*Directions for this task*
Below is a set of records, and all of them should be retyped exactly, minus the pictures.

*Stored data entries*
Content starts

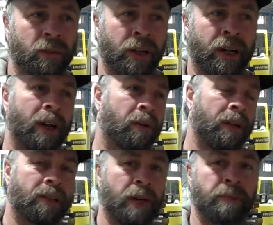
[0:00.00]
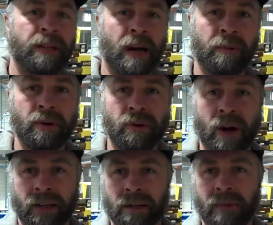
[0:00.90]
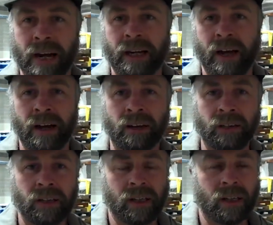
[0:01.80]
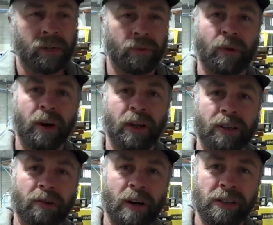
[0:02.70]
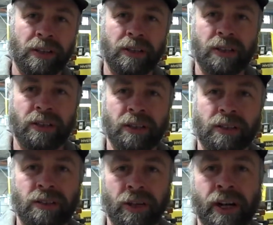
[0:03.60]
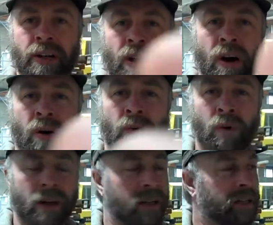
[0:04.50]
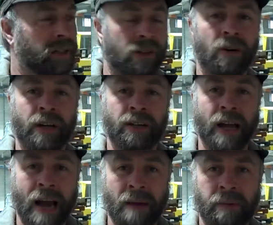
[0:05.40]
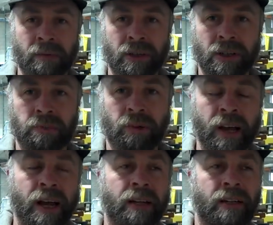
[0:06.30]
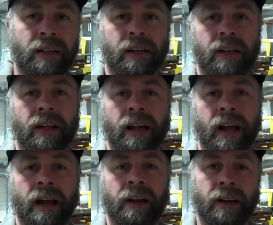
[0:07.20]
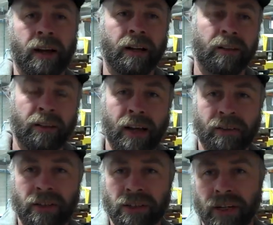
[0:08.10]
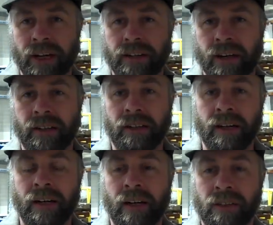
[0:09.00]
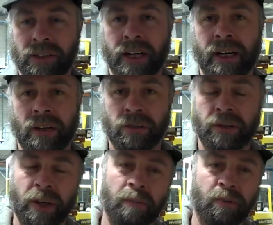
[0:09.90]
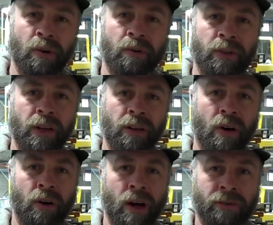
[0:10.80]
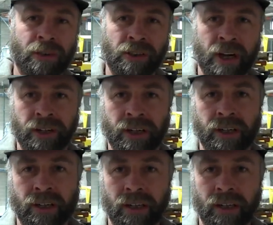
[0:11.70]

We're here with DPW Director Mike Hale. We want to let the residents of this city know what is going to happen with this plant, and that the city council did approve the loan authorization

Content ends

*Result of this task*
[0:00.00]
[0:00.90]
[0:01.80]
[0:02.70]
[0:03.60]
[0:04.50]
[0:05.40]
[0:06.30]
[0:07.20]
[0:08.10]
[0:09.00]
[0:09.90]
[0:10.80]
[0:11.70]

We're here with DPW Director Mike Hale. We want to let the residents of this city know what is going to happen with this plant, and that the city council did approve the loan authorization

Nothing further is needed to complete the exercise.